In one of the latest bids to capitalize on San Francisco’s pricey rental market, some San Franciscans are converting the garages of apartment buildings into apartments in an effort to make more money. But doing so may not be the financial boon some of these landlords were hoping for due to high, sometimes unforeseen, costs.
Some San Franciscans are sinking hundreds of thousands of dollars into converting their garages into apartments, otherwise known as accessory dwelling units, or ADUs, and renting them out at market rates, according to four real estate agents. And while the trend has been reported, several experts questioned whether it was worth the money.

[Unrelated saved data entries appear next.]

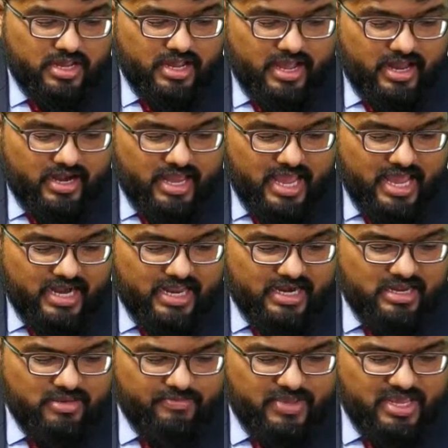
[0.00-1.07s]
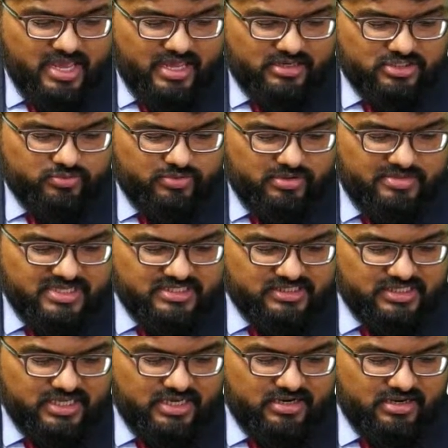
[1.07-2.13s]
and NADPH will be
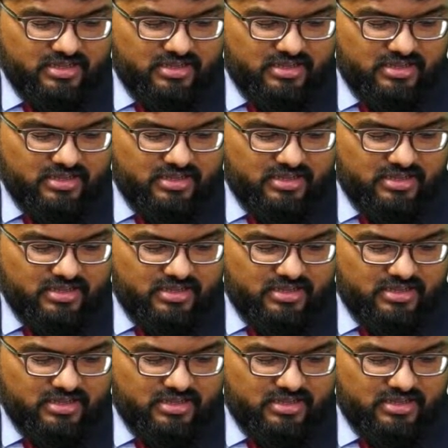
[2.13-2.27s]
seen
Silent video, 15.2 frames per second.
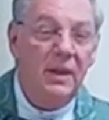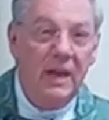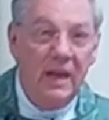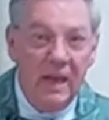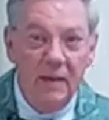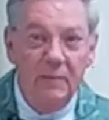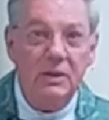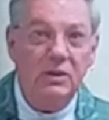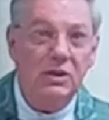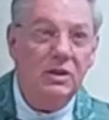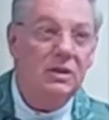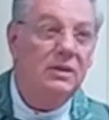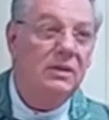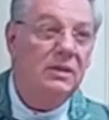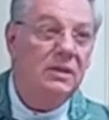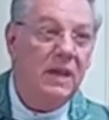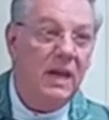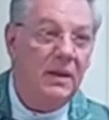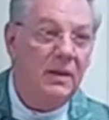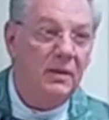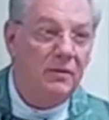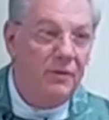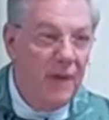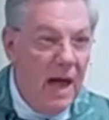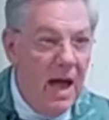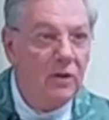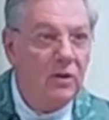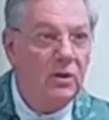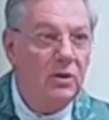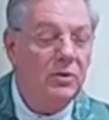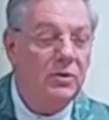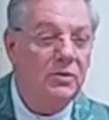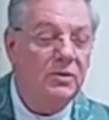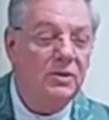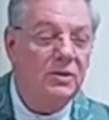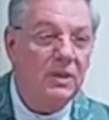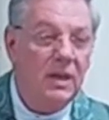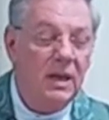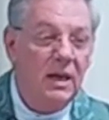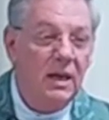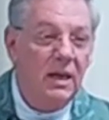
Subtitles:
the images and the values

Given San Francisco’s reputation as one of (if not the most) expensive cities to rent, it should come as little surprise that converted apartments are taking off.
“San Francisco is such a poster child of disappearing — or fully disappeared — housing affordability,” explains Igor Popov, the chief economist for apartment listings site Apartment List of the phenomenon.
Why take up all that space with a car?
That’s partly why Nina Hatvany, a San Francisco-based real estate agent and building landlord, is in the process of renovating 18 ADUs into apartments across six buildings in the city owned by Hatvany and her family.
“With the advent of Uber, it's like, well, how dare you, you know, park a car in a garage, and take up all the space,” offers Hatvany.
For Hatvany and her family, it’s been a slow, three-year process converting these units into habitable apartments. Construction has been bogged down with unexpected expenses, including retrofitting windows and improving the building foundation. Hatvany has also had to grant existing tenants in those buildings the occasional concession on heat and water due to construction issues. Existing tenants who were not promised parking at the time of signing must rely on street parking. (Meanwhile, parking cannot be severed from an existing tenant’s lease, so if a tenant insists on keeping their parking, there is nothing to be done until the tenant’s lease ends and the tenant moves out.)
In total, Hatvany says she’s spending roughly $400,000 per unit, versus the $80,000 she and her family might spend to transform a small studio from “shabby” to “nice.”
Hatvany remains optimistic, however. She expects three ADU units in San Francisco’s Russian Hill neighborhood to finish construction this July: two 300-square-foot studios to rent for $1,800 a month each and an 800-square-foot one-bedroom with den for $3,500 a month. She also expects an annual return of between 5% and 10% on these converted apartments once they’re rented out — less than what she was generally expecting. But ultimately, Hatvany contends what she’s doing is “philosophically great” by “expanding a basic need” and offering more housing.
More obstacles to renovation
Mark Hogan, a San Francisco-based architect, is in the process of helping his clients convert 12 ADU units in San Francisco to full-fledged apartment units. Over the last three years, he’s helped design and renovate at least 36 garages and storage spaces in apartment buildings into ADUs, from 300-square-foot studios to 1,000-square-foot two-bedrooms.
One of Hogan’s most recent efforts, completed this April, includes the renovation of two units at 201 Roanoke St., an eight-unit building in San Francisco’s Glen Park neighborhood. The 900-square-foot two-bedroom unit at 201 Roanoke St., which required roughly $300,000 in total expenses for the permit and renovations, rented out to a tenant for $5,400 a month. That’s 17.6% higher than the median two-bedroom rent across all of San Francisco, which is $4,593, according to Zillow.
“There are a lot of reasons people will do something like this ... but these units, which are going into larger apartment buildings and rental buildings are usually just about maximizing revenues,” Hogan explains.
But not every ADU project has gone according to plan for Hogan, either. One San Francisco project Hogan declined to specifically name hit a snag when he discovered the dirt and rock under a slab in the foundation of a building needed to be removed in order to pour new wall “footings,” strips of concrete used to support a wall. Additional excavation and foundation work isn’t uncommon, but it was an unexpected snag that cost the landlord several thousands of dollars in additional fees. (“Soil conditions or existing foundation depths could be substantially different than what is anticipated,” he adds.)
The upfront estimated cost of converting a garage to an apartment has put off some prospective clients, according to Hogan, who declined, for privacy reasons, to specify which ADU projects he’s worked on were canceled and the names of the clients attached to those projects.
“There are projects where the cost is too much of a risk to move forward because people were concerned that they would lose money,” he added.
A losing proposition? Certainly, that’s a dilemma many San Franciscan renters can also identify with.